DATA FOR ANALYSIS:
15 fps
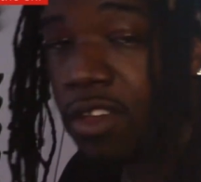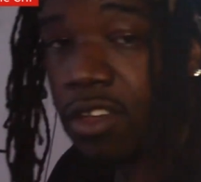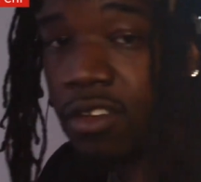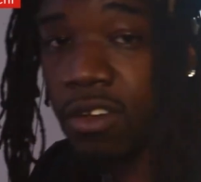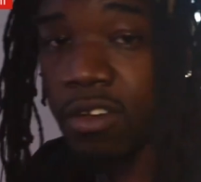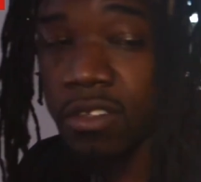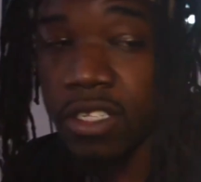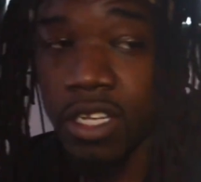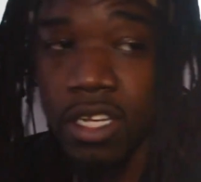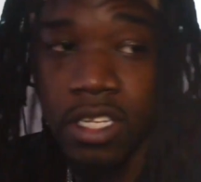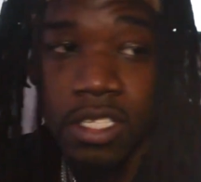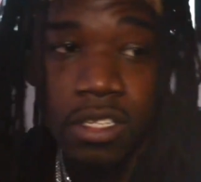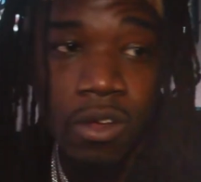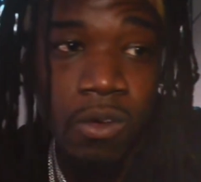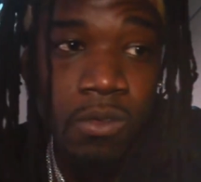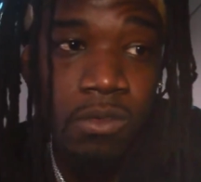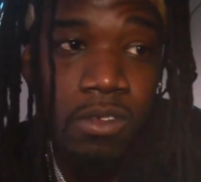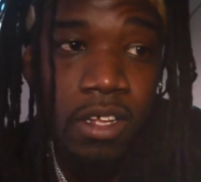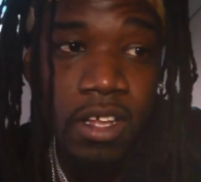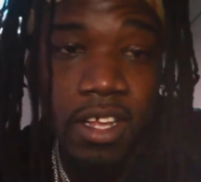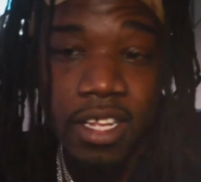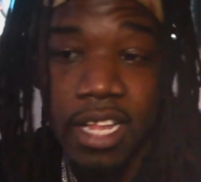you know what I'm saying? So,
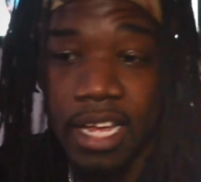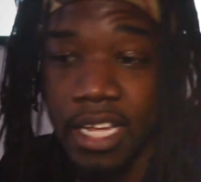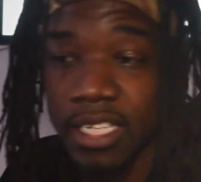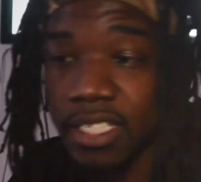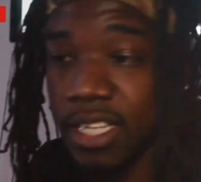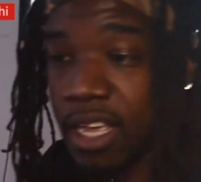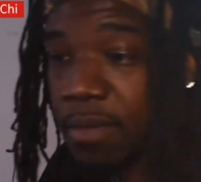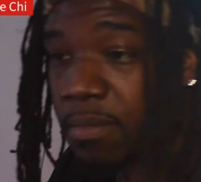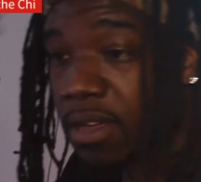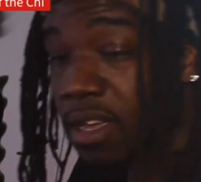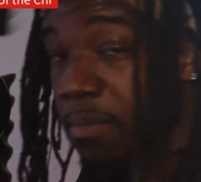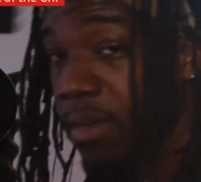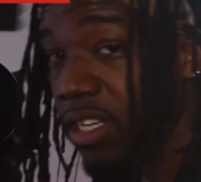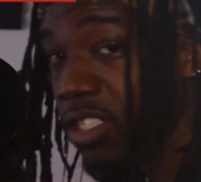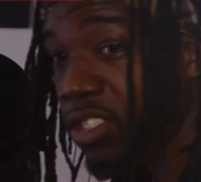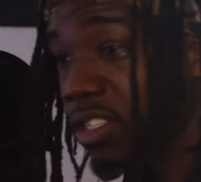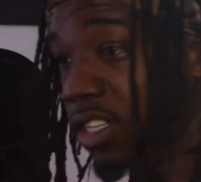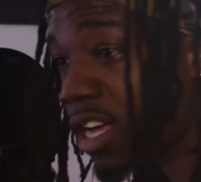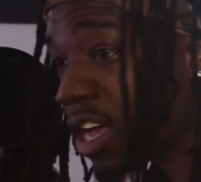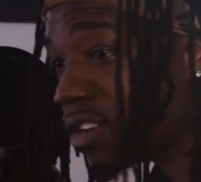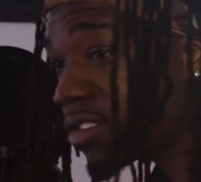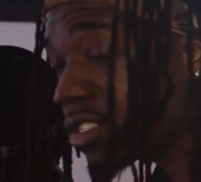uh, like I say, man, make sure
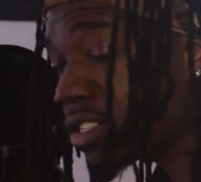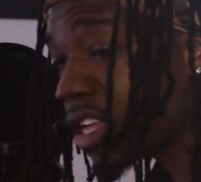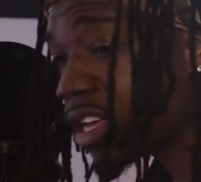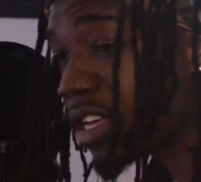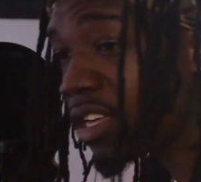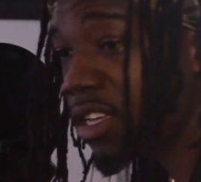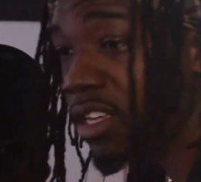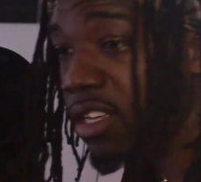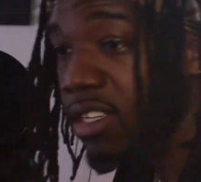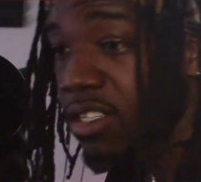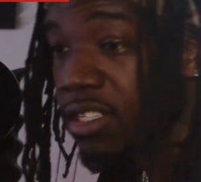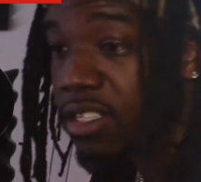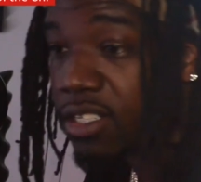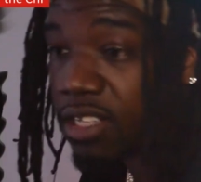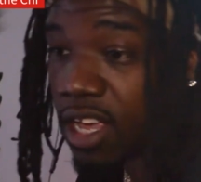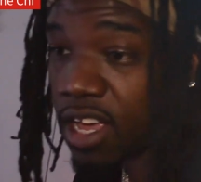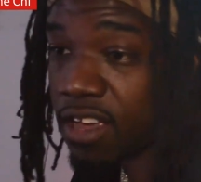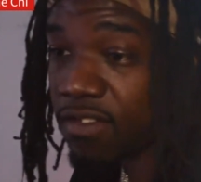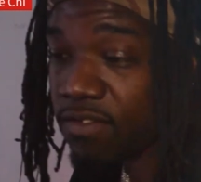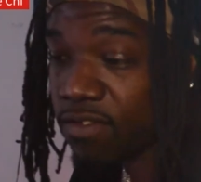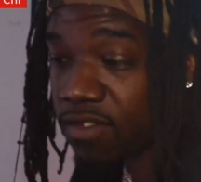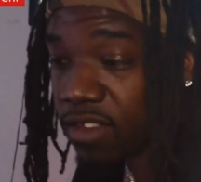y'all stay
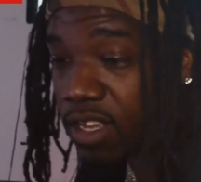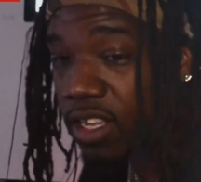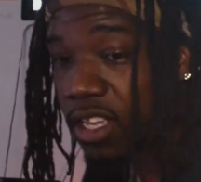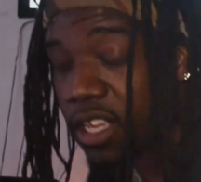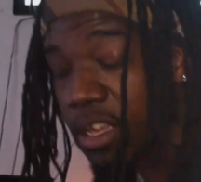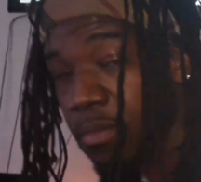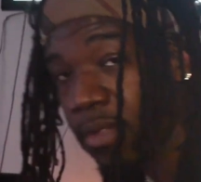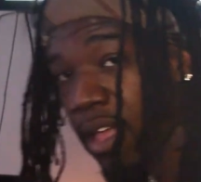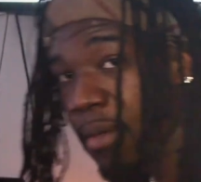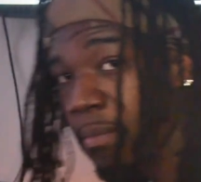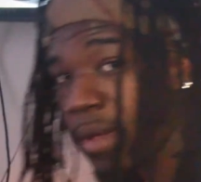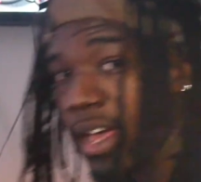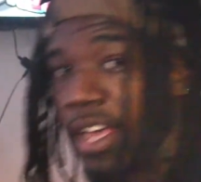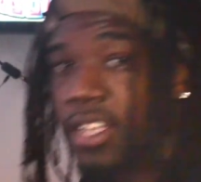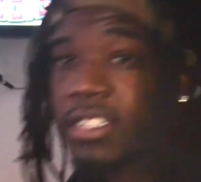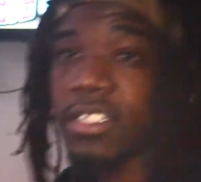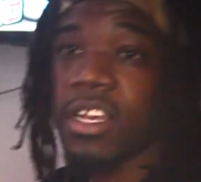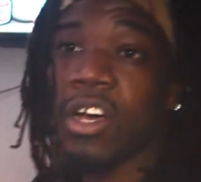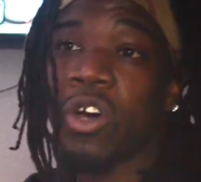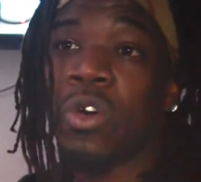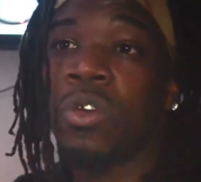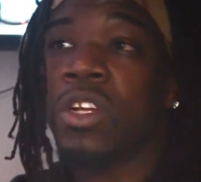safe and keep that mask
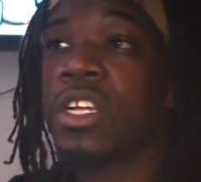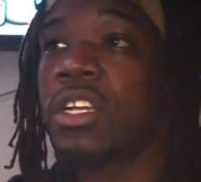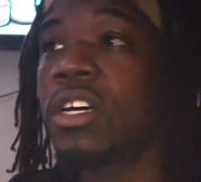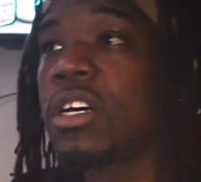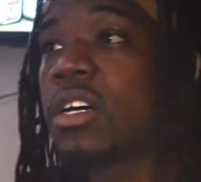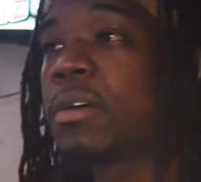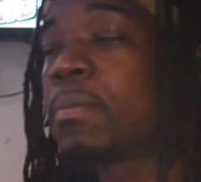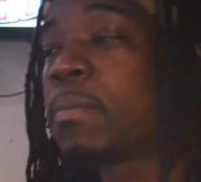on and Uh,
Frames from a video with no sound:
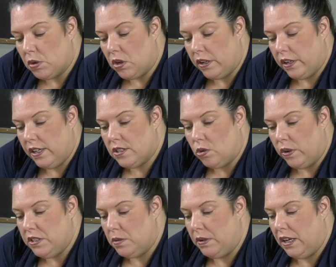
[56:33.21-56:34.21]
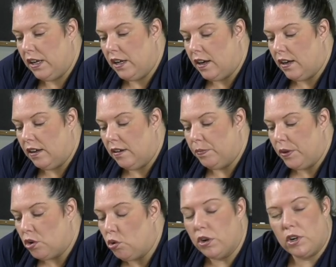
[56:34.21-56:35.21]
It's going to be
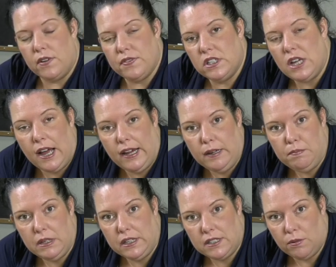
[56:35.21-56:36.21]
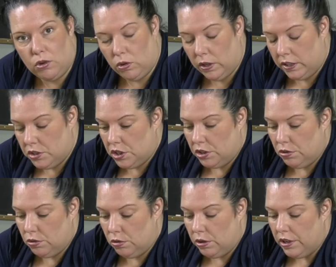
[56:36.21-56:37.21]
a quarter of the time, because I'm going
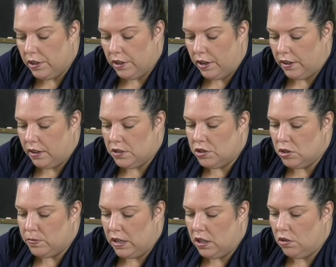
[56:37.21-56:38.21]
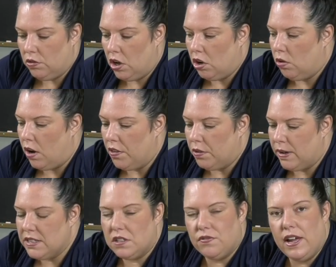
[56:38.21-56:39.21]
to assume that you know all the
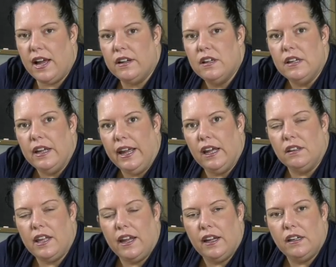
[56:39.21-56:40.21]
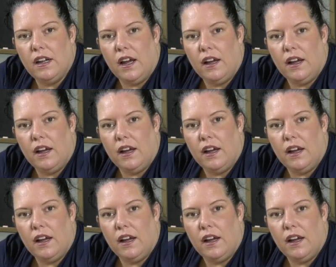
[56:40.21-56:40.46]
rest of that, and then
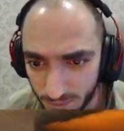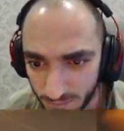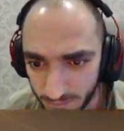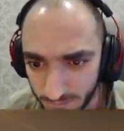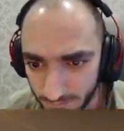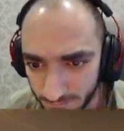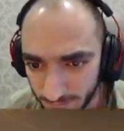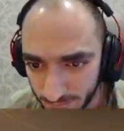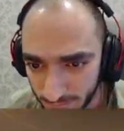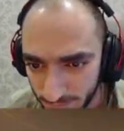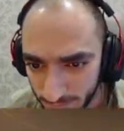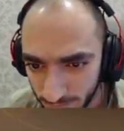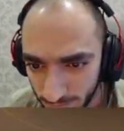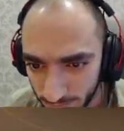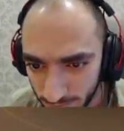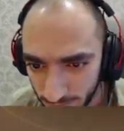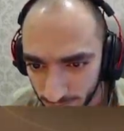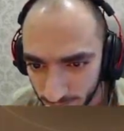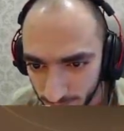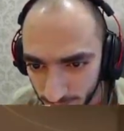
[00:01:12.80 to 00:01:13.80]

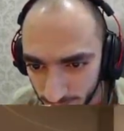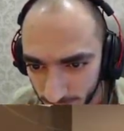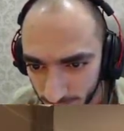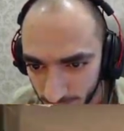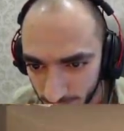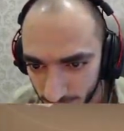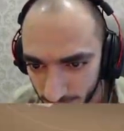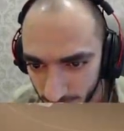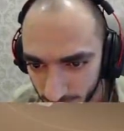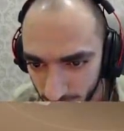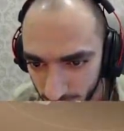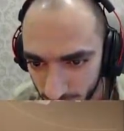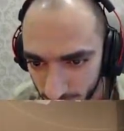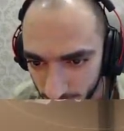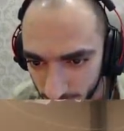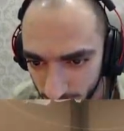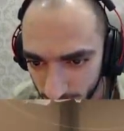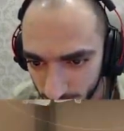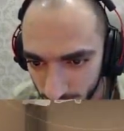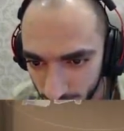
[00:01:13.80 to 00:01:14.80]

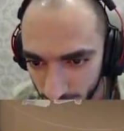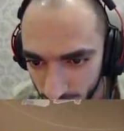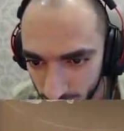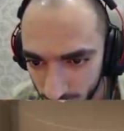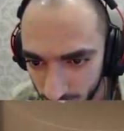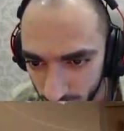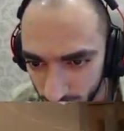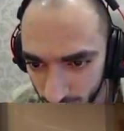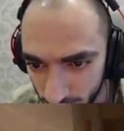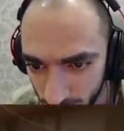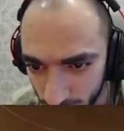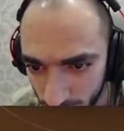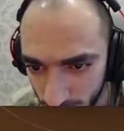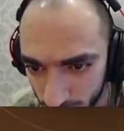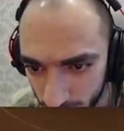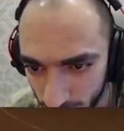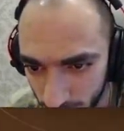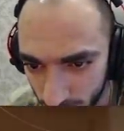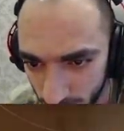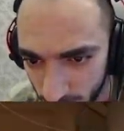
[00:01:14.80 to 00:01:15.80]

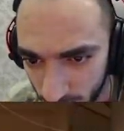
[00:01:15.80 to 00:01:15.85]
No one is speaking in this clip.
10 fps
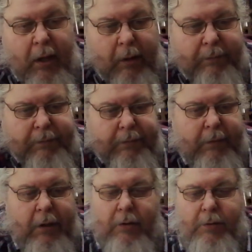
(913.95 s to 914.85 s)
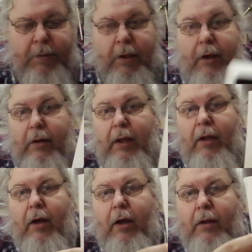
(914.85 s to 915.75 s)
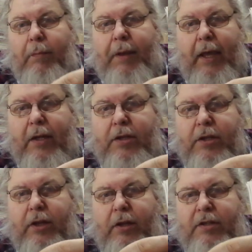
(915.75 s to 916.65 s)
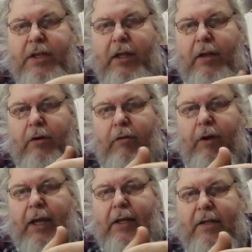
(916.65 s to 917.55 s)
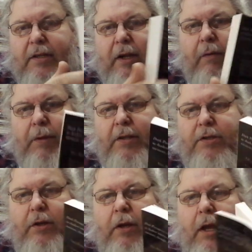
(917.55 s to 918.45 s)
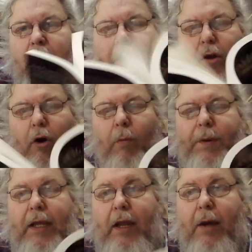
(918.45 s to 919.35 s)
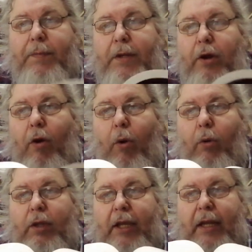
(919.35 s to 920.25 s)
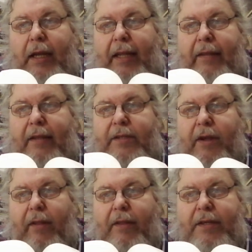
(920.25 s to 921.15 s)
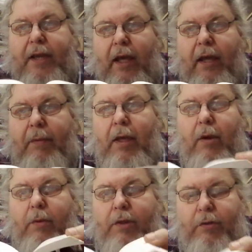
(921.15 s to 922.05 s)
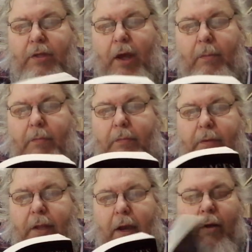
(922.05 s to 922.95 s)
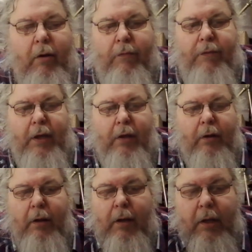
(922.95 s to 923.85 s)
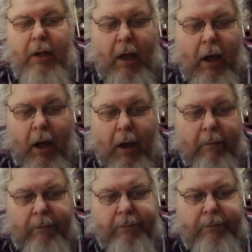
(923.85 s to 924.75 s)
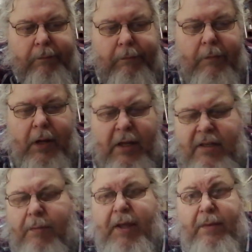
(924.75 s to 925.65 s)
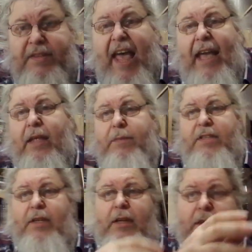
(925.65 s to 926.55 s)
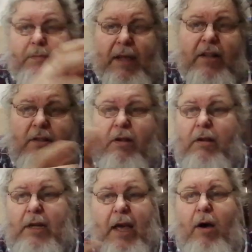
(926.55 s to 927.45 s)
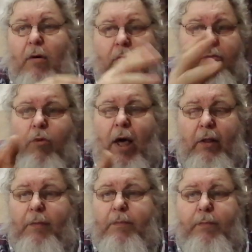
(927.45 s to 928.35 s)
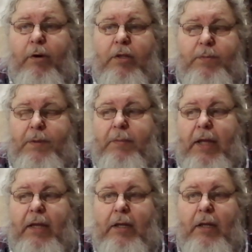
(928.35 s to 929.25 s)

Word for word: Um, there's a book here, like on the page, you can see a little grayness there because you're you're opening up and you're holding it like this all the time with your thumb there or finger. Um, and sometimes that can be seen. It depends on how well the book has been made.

PROBLEM STATEMENT: Word for word, restate only the lines from the one bearing "(922.95 s to 923.85 s)" through the final line of the listing, inclusive, with no pictures.

EXPECTED ANSWER:
(922.95 s to 923.85 s)
(923.85 s to 924.75 s)
(924.75 s to 925.65 s)
(925.65 s to 926.55 s)
(926.55 s to 927.45 s)
(927.45 s to 928.35 s)
(928.35 s to 929.25 s)

Word for word: Um, there's a book here, like on the page, you can see a little grayness there because you're you're opening up and you're holding it like this all the time with your thumb there or finger. Um, and sometimes that can be seen. It depends on how well the book has been made.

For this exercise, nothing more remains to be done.